_Try it_:
I'd like the entire listing output verbatim, apart from the pictures.

_Exercise inputs_:
========================================

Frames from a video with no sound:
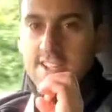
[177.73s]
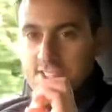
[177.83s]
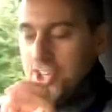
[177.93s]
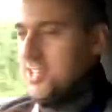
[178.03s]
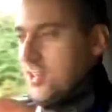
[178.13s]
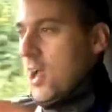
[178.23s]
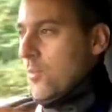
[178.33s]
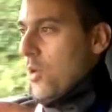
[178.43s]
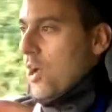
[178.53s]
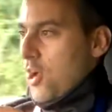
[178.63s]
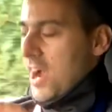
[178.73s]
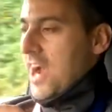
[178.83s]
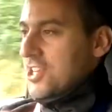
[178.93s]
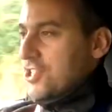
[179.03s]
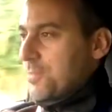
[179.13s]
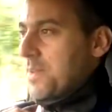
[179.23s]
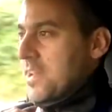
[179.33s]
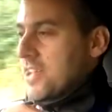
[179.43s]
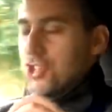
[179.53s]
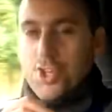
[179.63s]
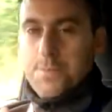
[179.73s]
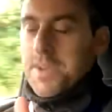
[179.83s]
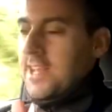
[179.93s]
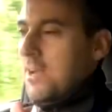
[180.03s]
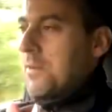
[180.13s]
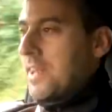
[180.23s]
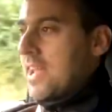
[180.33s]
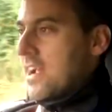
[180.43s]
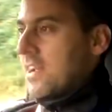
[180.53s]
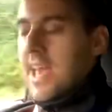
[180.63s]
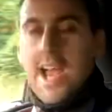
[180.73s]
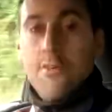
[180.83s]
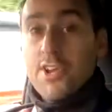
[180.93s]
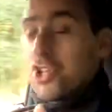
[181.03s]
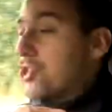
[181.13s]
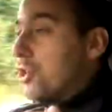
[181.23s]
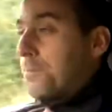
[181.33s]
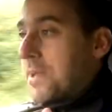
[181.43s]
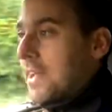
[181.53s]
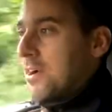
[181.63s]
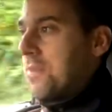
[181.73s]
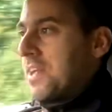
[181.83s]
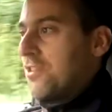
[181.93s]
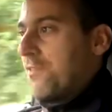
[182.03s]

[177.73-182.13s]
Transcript: just like what a hot hatch should be. It should be a little bit leery, it should be a little bit in your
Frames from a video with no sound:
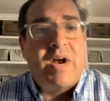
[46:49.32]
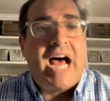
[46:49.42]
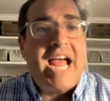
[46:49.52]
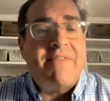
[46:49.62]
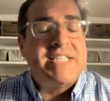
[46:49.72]
When
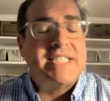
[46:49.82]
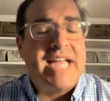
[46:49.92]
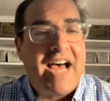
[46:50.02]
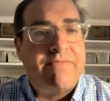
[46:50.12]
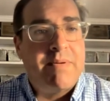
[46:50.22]
I have a
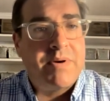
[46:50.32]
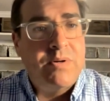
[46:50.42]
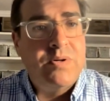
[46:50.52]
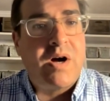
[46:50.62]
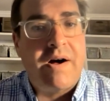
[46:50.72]
staff member
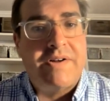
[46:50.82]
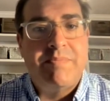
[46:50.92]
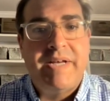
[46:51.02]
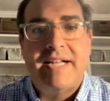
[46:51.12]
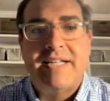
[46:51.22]
who
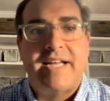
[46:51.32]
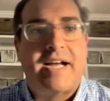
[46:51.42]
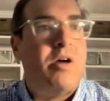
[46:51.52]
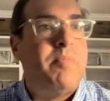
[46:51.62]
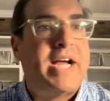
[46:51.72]
calls me and is
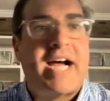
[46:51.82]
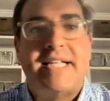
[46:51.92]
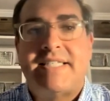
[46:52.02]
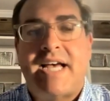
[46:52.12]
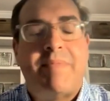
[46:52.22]
like, "Oh my
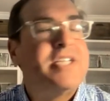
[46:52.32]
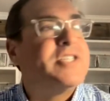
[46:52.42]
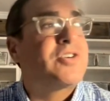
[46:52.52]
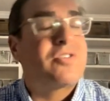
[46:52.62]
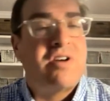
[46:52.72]
God, Sam, I
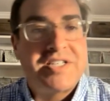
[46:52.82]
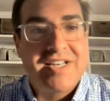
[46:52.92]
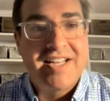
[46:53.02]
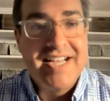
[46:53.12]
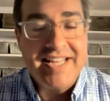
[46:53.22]
just
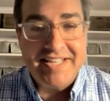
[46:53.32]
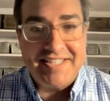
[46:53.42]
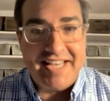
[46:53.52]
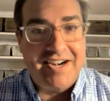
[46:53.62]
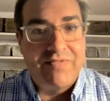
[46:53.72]
crushed
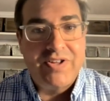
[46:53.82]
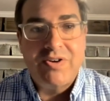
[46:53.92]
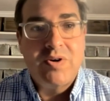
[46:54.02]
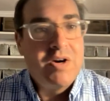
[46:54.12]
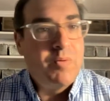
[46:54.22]
this
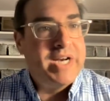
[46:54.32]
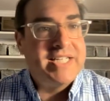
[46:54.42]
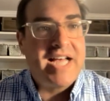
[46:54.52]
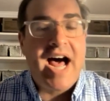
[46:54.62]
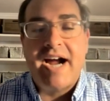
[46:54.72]
interview. We
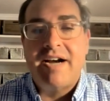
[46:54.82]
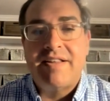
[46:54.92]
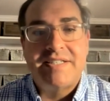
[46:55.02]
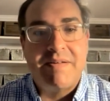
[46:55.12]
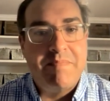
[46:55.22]
just hired
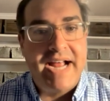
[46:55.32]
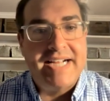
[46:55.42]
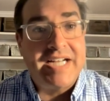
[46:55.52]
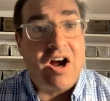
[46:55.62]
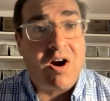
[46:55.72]
this
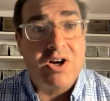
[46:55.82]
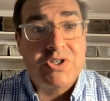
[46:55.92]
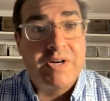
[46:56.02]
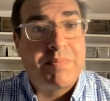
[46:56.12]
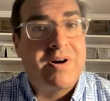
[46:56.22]
amazing
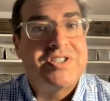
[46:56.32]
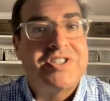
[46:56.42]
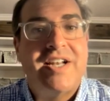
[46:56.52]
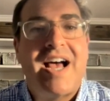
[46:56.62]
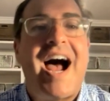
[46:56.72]
archery
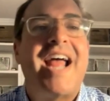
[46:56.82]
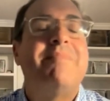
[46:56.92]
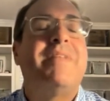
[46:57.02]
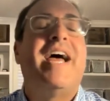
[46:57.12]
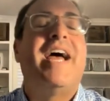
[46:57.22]
person." I
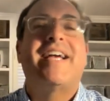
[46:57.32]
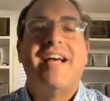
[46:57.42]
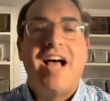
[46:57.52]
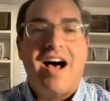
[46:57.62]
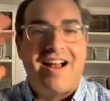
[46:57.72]
am like
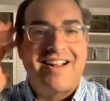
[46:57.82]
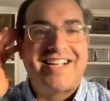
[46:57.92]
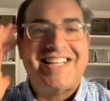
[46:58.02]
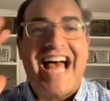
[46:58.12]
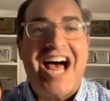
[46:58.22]
on
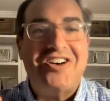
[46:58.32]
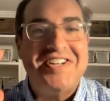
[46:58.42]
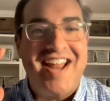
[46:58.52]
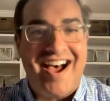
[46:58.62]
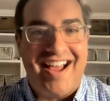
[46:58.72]

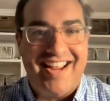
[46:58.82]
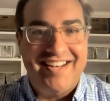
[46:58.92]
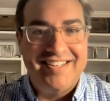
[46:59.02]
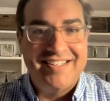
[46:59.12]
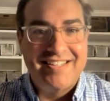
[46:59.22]
cloud nine.
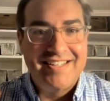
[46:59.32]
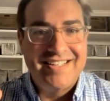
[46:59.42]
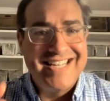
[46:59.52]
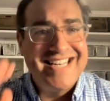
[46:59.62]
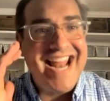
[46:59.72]

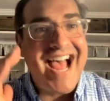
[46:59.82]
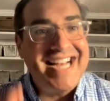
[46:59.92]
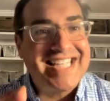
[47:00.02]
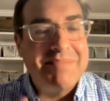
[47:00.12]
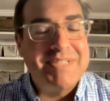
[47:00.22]

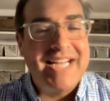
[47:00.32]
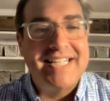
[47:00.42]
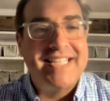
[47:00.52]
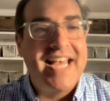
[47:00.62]
Nine times out of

========================================

_Exercise solution_:
Frames from a video with no sound:
[177.73s]
[177.83s]
[177.93s]
[178.03s]
[178.13s]
[178.23s]
[178.33s]
[178.43s]
[178.53s]
[178.63s]
[178.73s]
[178.83s]
[178.93s]
[179.03s]
[179.13s]
[179.23s]
[179.33s]
[179.43s]
[179.53s]
[179.63s]
[179.73s]
[179.83s]
[179.93s]
[180.03s]
[180.13s]
[180.23s]
[180.33s]
[180.43s]
[180.53s]
[180.63s]
[180.73s]
[180.83s]
[180.93s]
[181.03s]
[181.13s]
[181.23s]
[181.33s]
[181.43s]
[181.53s]
[181.63s]
[181.73s]
[181.83s]
[181.93s]
[182.03s]

[177.73-182.13s]
Transcript: just like what a hot hatch should be. It should be a little bit leery, it should be a little bit in your
Frames from a video with no sound:
[46:49.32]
[46:49.42]
[46:49.52]
[46:49.62]
[46:49.72]
When
[46:49.82]
[46:49.92]
[46:50.02]
[46:50.12]
[46:50.22]
I have a
[46:50.32]
[46:50.42]
[46:50.52]
[46:50.62]
[46:50.72]
staff member
[46:50.82]
[46:50.92]
[46:51.02]
[46:51.12]
[46:51.22]
who
[46:51.32]
[46:51.42]
[46:51.52]
[46:51.62]
[46:51.72]
calls me and is
[46:51.82]
[46:51.92]
[46:52.02]
[46:52.12]
[46:52.22]
like, "Oh my
[46:52.32]
[46:52.42]
[46:52.52]
[46:52.62]
[46:52.72]
God, Sam, I
[46:52.82]
[46:52.92]
[46:53.02]
[46:53.12]
[46:53.22]
just
[46:53.32]
[46:53.42]
[46:53.52]
[46:53.62]
[46:53.72]
crushed
[46:53.82]
[46:53.92]
[46:54.02]
[46:54.12]
[46:54.22]
this
[46:54.32]
[46:54.42]
[46:54.52]
[46:54.62]
[46:54.72]
interview. We
[46:54.82]
[46:54.92]
[46:55.02]
[46:55.12]
[46:55.22]
just hired
[46:55.32]
[46:55.42]
[46:55.52]
[46:55.62]
[46:55.72]
this
[46:55.82]
[46:55.92]
[46:56.02]
[46:56.12]
[46:56.22]
amazing
[46:56.32]
[46:56.42]
[46:56.52]
[46:56.62]
[46:56.72]
archery
[46:56.82]
[46:56.92]
[46:57.02]
[46:57.12]
[46:57.22]
person." I
[46:57.32]
[46:57.42]
[46:57.52]
[46:57.62]
[46:57.72]
am like
[46:57.82]
[46:57.92]
[46:58.02]
[46:58.12]
[46:58.22]
on
[46:58.32]
[46:58.42]
[46:58.52]
[46:58.62]
[46:58.72]

[46:58.82]
[46:58.92]
[46:59.02]
[46:59.12]
[46:59.22]
cloud nine.
[46:59.32]
[46:59.42]
[46:59.52]
[46:59.62]
[46:59.72]

[46:59.82]
[46:59.92]
[47:00.02]
[47:00.12]
[47:00.22]

[47:00.32]
[47:00.42]
[47:00.52]
[47:00.62]
Nine times out of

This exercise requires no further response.